### Material to process ###
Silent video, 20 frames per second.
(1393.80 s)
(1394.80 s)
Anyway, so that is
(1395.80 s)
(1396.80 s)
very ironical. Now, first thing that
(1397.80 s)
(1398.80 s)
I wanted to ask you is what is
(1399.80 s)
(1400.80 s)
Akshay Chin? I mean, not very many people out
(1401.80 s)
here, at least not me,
###
### Material to process ###
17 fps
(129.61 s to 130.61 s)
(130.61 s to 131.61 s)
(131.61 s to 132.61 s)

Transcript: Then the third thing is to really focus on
###
## [What needs to be done]
Out of the listing above, reproduce exactly the lines from the one with "(129.61 s to 130.61 s)" up to and including the one with "Transcript: Then the".

## [Output of the task]
(129.61 s to 130.61 s)
(130.61 s to 131.61 s)
(131.61 s to 132.61 s)

Transcript: Then the third thing is to really focus on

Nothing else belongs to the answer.